+++ Provided records +++

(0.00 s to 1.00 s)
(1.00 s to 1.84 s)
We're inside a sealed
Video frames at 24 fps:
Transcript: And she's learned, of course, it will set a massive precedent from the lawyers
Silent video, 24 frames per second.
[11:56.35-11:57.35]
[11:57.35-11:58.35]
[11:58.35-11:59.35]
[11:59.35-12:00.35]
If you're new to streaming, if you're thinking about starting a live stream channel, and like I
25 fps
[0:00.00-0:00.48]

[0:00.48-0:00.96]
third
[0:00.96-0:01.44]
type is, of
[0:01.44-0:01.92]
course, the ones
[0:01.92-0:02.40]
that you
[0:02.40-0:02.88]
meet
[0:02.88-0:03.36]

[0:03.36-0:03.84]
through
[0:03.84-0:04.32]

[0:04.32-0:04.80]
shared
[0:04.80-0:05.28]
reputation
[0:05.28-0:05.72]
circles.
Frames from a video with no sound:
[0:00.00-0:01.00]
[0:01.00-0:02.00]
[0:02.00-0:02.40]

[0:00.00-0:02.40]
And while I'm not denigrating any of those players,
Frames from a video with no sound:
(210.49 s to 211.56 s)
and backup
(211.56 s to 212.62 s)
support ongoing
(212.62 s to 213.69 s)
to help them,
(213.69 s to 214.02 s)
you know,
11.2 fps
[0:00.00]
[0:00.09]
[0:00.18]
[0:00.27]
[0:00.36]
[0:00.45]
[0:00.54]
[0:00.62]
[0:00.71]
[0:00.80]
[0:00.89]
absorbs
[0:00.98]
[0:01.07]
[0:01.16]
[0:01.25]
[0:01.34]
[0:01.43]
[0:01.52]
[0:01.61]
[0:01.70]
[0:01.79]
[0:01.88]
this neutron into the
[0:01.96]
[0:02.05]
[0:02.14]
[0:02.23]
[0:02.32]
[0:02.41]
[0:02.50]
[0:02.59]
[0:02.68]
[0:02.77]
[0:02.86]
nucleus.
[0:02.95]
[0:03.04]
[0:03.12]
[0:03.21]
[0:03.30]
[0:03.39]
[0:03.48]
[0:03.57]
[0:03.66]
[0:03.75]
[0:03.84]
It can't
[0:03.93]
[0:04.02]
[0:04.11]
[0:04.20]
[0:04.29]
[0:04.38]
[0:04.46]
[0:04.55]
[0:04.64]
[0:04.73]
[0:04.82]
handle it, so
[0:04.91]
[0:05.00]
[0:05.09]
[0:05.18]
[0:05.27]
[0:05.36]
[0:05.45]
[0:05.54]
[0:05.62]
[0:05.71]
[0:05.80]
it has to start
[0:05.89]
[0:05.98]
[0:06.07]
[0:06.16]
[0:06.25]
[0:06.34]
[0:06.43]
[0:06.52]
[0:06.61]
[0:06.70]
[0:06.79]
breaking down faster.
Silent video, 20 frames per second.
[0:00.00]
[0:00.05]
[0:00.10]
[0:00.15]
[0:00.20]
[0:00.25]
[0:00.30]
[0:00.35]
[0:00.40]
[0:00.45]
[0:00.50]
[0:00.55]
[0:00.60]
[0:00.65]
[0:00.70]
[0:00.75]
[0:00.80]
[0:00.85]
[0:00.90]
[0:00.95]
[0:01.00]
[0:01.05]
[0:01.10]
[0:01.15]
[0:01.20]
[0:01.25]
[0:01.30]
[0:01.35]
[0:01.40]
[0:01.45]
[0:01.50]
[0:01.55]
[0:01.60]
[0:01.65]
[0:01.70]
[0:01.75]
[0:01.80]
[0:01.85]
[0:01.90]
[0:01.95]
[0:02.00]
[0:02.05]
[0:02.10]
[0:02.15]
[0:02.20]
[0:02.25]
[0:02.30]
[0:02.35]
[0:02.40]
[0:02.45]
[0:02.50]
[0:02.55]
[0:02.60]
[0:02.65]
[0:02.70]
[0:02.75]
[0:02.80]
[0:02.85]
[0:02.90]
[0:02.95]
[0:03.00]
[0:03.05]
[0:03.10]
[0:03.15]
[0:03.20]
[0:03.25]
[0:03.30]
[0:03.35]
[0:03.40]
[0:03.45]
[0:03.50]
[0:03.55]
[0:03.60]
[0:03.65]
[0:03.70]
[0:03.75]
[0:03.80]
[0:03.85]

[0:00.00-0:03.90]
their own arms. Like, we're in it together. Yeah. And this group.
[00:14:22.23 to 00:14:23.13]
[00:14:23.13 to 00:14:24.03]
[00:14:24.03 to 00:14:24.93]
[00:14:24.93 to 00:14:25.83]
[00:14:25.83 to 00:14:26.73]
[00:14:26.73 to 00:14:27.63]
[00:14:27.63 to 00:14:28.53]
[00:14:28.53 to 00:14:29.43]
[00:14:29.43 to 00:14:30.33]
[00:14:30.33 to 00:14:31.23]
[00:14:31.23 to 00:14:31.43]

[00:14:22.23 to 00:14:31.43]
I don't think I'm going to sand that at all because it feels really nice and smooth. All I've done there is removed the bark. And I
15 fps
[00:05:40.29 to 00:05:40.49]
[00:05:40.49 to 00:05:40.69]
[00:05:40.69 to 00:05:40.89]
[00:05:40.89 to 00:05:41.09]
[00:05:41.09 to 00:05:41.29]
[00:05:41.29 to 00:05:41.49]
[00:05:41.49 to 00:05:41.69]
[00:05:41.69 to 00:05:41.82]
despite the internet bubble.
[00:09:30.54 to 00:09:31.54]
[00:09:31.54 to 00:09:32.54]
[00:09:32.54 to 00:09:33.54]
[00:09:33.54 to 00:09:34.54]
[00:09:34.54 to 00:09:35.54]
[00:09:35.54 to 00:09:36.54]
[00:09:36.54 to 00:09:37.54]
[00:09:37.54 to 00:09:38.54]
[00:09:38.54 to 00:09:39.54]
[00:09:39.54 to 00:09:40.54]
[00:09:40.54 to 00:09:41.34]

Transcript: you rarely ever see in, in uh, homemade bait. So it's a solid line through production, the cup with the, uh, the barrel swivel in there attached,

+++

Instructions for the task: Give the complete listing again, exactly as it appears above.

Your solution:
(0.00 s to 1.00 s)
(1.00 s to 1.84 s)
We're inside a sealed
Video frames at 24 fps:
Transcript: And she's learned, of course, it will set a massive precedent from the lawyers
Silent video, 24 frames per second.
[11:56.35-11:57.35]
[11:57.35-11:58.35]
[11:58.35-11:59.35]
[11:59.35-12:00.35]
If you're new to streaming, if you're thinking about starting a live stream channel, and like I
25 fps
[0:00.00-0:00.48]

[0:00.48-0:00.96]
third
[0:00.96-0:01.44]
type is, of
[0:01.44-0:01.92]
course, the ones
[0:01.92-0:02.40]
that you
[0:02.40-0:02.88]
meet
[0:02.88-0:03.36]

[0:03.36-0:03.84]
through
[0:03.84-0:04.32]

[0:04.32-0:04.80]
shared
[0:04.80-0:05.28]
reputation
[0:05.28-0:05.72]
circles.
Frames from a video with no sound:
[0:00.00-0:01.00]
[0:01.00-0:02.00]
[0:02.00-0:02.40]

[0:00.00-0:02.40]
And while I'm not denigrating any of those players,
Frames from a video with no sound:
(210.49 s to 211.56 s)
and backup
(211.56 s to 212.62 s)
support ongoing
(212.62 s to 213.69 s)
to help them,
(213.69 s to 214.02 s)
you know,
11.2 fps
[0:00.00]
[0:00.09]
[0:00.18]
[0:00.27]
[0:00.36]
[0:00.45]
[0:00.54]
[0:00.62]
[0:00.71]
[0:00.80]
[0:00.89]
absorbs
[0:00.98]
[0:01.07]
[0:01.16]
[0:01.25]
[0:01.34]
[0:01.43]
[0:01.52]
[0:01.61]
[0:01.70]
[0:01.79]
[0:01.88]
this neutron into the
[0:01.96]
[0:02.05]
[0:02.14]
[0:02.23]
[0:02.32]
[0:02.41]
[0:02.50]
[0:02.59]
[0:02.68]
[0:02.77]
[0:02.86]
nucleus.
[0:02.95]
[0:03.04]
[0:03.12]
[0:03.21]
[0:03.30]
[0:03.39]
[0:03.48]
[0:03.57]
[0:03.66]
[0:03.75]
[0:03.84]
It can't
[0:03.93]
[0:04.02]
[0:04.11]
[0:04.20]
[0:04.29]
[0:04.38]
[0:04.46]
[0:04.55]
[0:04.64]
[0:04.73]
[0:04.82]
handle it, so
[0:04.91]
[0:05.00]
[0:05.09]
[0:05.18]
[0:05.27]
[0:05.36]
[0:05.45]
[0:05.54]
[0:05.62]
[0:05.71]
[0:05.80]
it has to start
[0:05.89]
[0:05.98]
[0:06.07]
[0:06.16]
[0:06.25]
[0:06.34]
[0:06.43]
[0:06.52]
[0:06.61]
[0:06.70]
[0:06.79]
breaking down faster.
Silent video, 20 frames per second.
[0:00.00]
[0:00.05]
[0:00.10]
[0:00.15]
[0:00.20]
[0:00.25]
[0:00.30]
[0:00.35]
[0:00.40]
[0:00.45]
[0:00.50]
[0:00.55]
[0:00.60]
[0:00.65]
[0:00.70]
[0:00.75]
[0:00.80]
[0:00.85]
[0:00.90]
[0:00.95]
[0:01.00]
[0:01.05]
[0:01.10]
[0:01.15]
[0:01.20]
[0:01.25]
[0:01.30]
[0:01.35]
[0:01.40]
[0:01.45]
[0:01.50]
[0:01.55]
[0:01.60]
[0:01.65]
[0:01.70]
[0:01.75]
[0:01.80]
[0:01.85]
[0:01.90]
[0:01.95]
[0:02.00]
[0:02.05]
[0:02.10]
[0:02.15]
[0:02.20]
[0:02.25]
[0:02.30]
[0:02.35]
[0:02.40]
[0:02.45]
[0:02.50]
[0:02.55]
[0:02.60]
[0:02.65]
[0:02.70]
[0:02.75]
[0:02.80]
[0:02.85]
[0:02.90]
[0:02.95]
[0:03.00]
[0:03.05]
[0:03.10]
[0:03.15]
[0:03.20]
[0:03.25]
[0:03.30]
[0:03.35]
[0:03.40]
[0:03.45]
[0:03.50]
[0:03.55]
[0:03.60]
[0:03.65]
[0:03.70]
[0:03.75]
[0:03.80]
[0:03.85]

[0:00.00-0:03.90]
their own arms. Like, we're in it together. Yeah. And this group.
[00:14:22.23 to 00:14:23.13]
[00:14:23.13 to 00:14:24.03]
[00:14:24.03 to 00:14:24.93]
[00:14:24.93 to 00:14:25.83]
[00:14:25.83 to 00:14:26.73]
[00:14:26.73 to 00:14:27.63]
[00:14:27.63 to 00:14:28.53]
[00:14:28.53 to 00:14:29.43]
[00:14:29.43 to 00:14:30.33]
[00:14:30.33 to 00:14:31.23]
[00:14:31.23 to 00:14:31.43]

[00:14:22.23 to 00:14:31.43]
I don't think I'm going to sand that at all because it feels really nice and smooth. All I've done there is removed the bark. And I
15 fps
[00:05:40.29 to 00:05:40.49]
[00:05:40.49 to 00:05:40.69]
[00:05:40.69 to 00:05:40.89]
[00:05:40.89 to 00:05:41.09]
[00:05:41.09 to 00:05:41.29]
[00:05:41.29 to 00:05:41.49]
[00:05:41.49 to 00:05:41.69]
[00:05:41.69 to 00:05:41.82]
despite the internet bubble.
[00:09:30.54 to 00:09:31.54]
[00:09:31.54 to 00:09:32.54]
[00:09:32.54 to 00:09:33.54]
[00:09:33.54 to 00:09:34.54]
[00:09:34.54 to 00:09:35.54]
[00:09:35.54 to 00:09:36.54]
[00:09:36.54 to 00:09:37.54]
[00:09:37.54 to 00:09:38.54]
[00:09:38.54 to 00:09:39.54]
[00:09:39.54 to 00:09:40.54]
[00:09:40.54 to 00:09:41.34]

Transcript: you rarely ever see in, in uh, homemade bait. So it's a solid line through production, the cup with the, uh, the barrel swivel in there attached,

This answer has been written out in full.